What now is the Sunday school? In the days that are past, it was looked upon merely as a weekly meeting of boys and girls. Today it is regarded as an institution for the releasing of great moral and religious impulses into life. Of late there have even crept into its life the names and some of the methods of our public school system. Grading and trained teaching have also come into its life to stay; the modern Sunday school is but little like that of a decade ago, and the changes are not yet done with. Some of the innovations will be proved by experience and retained with modification, while others doubtless will be eliminated as worthless for the purposes of the Sunday school in its ideals of moral and religious education. Improvement, however, is in the school atmosphere.
However, with all the change, past, present and contemplated, the school proper has but little time for the doing of its work. Fifty-two sessions a year, of an hour’s or an hour and a half’s duration at best, fifty-two or seventy-eight hours a year, only one-third of which is given to Bible study, furnish a meager opportunity to accomplish its aim. Compared with twelve hundred hours a year in the public school, or the twenty-eight hundred hours a year a boy may work, it seems pitifully small, for the aim of the Sunday school is bigger than the other two. The Sunday school purposes to fit the boy to play the game in public school and work and life. It seeks to give him impulses that will help him to keep clean, inside and outside, to work with other boys in team play, to render Christian service to his fellows, and to love and worship God as his Father and Christ as his Saviour. The means it employs for these great purposes are Bible study, Christian music, the association of the boys in classes, and Christian leadership. To these the school is beginning to add through-the-week meetings for what have been called its secular activities. All this has come after a great deal of campaigning on the part of groups of devoted men and women interested in boy life and welfare. The Sunday school has had to overcome many handicaps in reaching the boy of teen age, among which were the lack of efficient, virile teachers, a misunderstanding of boy nature, lessons not adapted to the boy’s needs, music that was not appealing, and the indiscriminate grouping of boys with members of the other sex. These, however, have been rapidly overcome, and today the school is fairly well organized to meet the needs of the boy.

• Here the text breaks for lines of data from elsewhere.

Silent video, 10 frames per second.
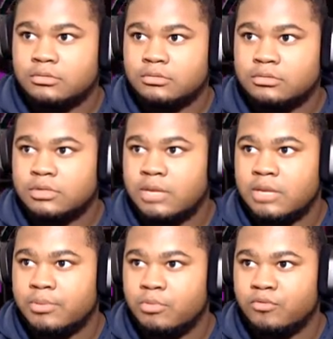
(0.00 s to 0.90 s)
Keep
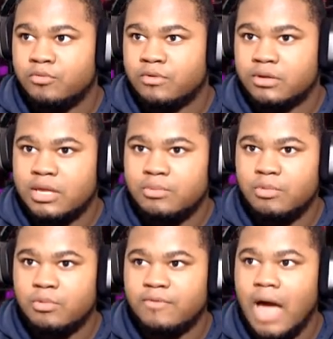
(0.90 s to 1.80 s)
it moving. Keep it
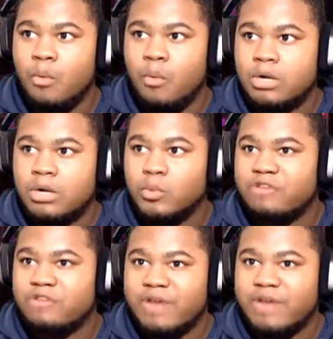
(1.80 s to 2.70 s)
moving. I wonder what
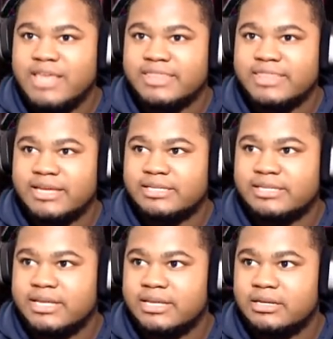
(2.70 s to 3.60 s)
that red thing
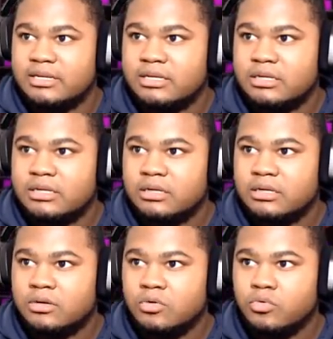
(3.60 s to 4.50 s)
did.
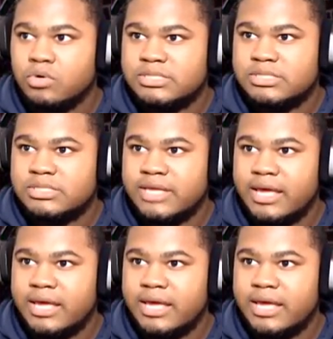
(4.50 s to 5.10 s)
Ooh, where's he at?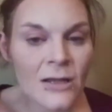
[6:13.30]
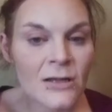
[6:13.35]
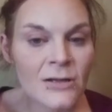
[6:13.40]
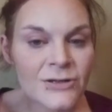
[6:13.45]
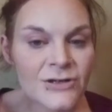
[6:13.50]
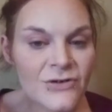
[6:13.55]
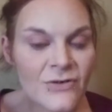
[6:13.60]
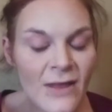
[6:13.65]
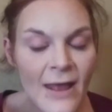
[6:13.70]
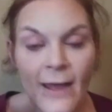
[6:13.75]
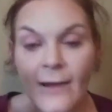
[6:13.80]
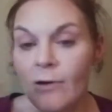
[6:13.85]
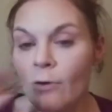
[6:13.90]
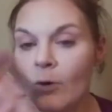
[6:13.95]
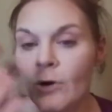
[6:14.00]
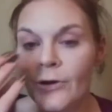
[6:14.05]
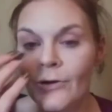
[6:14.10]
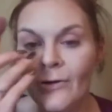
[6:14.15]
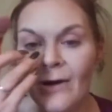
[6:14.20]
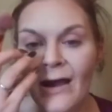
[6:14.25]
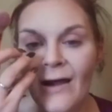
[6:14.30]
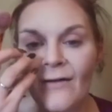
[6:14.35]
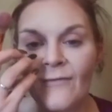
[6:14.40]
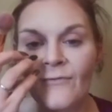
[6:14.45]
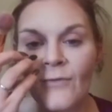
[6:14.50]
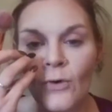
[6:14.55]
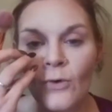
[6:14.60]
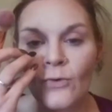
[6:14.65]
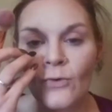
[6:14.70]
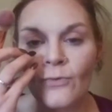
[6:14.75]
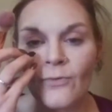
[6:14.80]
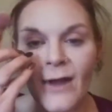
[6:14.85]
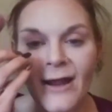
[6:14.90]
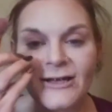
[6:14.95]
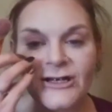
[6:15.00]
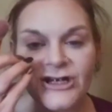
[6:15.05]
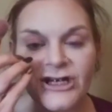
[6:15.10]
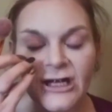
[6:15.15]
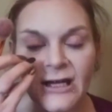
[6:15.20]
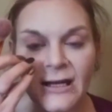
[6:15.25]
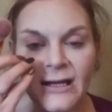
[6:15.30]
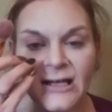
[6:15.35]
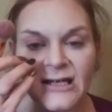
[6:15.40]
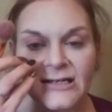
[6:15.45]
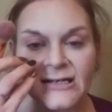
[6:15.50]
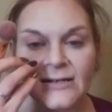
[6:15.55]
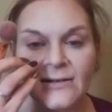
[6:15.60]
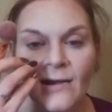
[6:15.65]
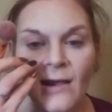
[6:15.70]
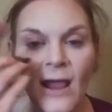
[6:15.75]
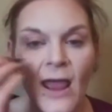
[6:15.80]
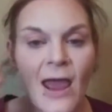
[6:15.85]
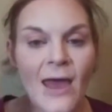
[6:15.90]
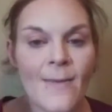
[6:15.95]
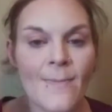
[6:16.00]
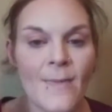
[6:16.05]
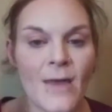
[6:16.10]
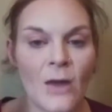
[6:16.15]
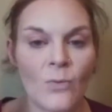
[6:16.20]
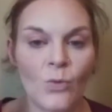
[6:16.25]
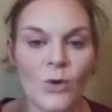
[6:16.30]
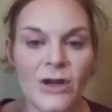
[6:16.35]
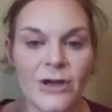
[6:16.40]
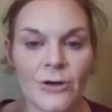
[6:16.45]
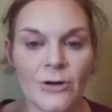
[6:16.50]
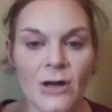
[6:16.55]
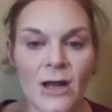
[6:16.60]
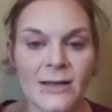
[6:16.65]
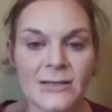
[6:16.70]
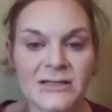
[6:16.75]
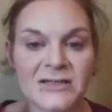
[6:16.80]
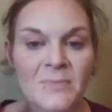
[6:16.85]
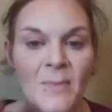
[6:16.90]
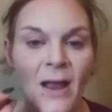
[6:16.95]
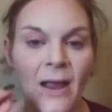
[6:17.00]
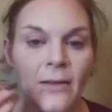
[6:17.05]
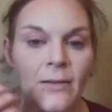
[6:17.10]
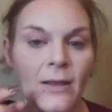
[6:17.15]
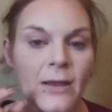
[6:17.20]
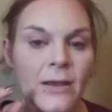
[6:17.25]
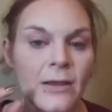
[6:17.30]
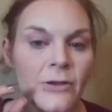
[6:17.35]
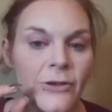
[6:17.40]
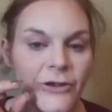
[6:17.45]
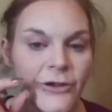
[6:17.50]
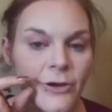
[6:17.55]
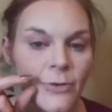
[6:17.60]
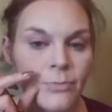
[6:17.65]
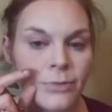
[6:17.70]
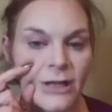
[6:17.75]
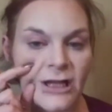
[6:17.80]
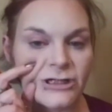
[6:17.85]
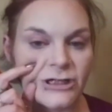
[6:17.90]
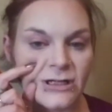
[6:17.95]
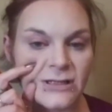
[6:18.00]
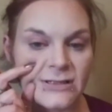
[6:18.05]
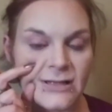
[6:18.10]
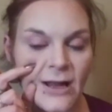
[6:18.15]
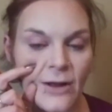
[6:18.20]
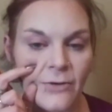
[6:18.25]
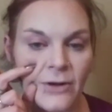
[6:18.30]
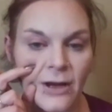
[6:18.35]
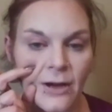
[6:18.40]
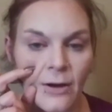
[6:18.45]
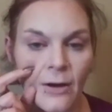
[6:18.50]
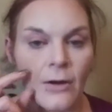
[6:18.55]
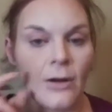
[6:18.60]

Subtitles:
do that, or you'll have red cheeks, and then when you're not smiling, your blush is down here.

There are yet some definite things to be written into the life of the Sunday school to win and hold the boy of teen age in its membership for life.
The first of these is the incorporation into the Sunday school activities of those things that interest and touch and mold every phase of a boy’s life. It means the allotment of a definite part of the school period for the discussion of the things the group of boys will engage in during the week, and a through-the-week meeting as a real part of the school work. This allows and provides for the athletic, outdoor, camping, social, and literary outlet for the boy spirit.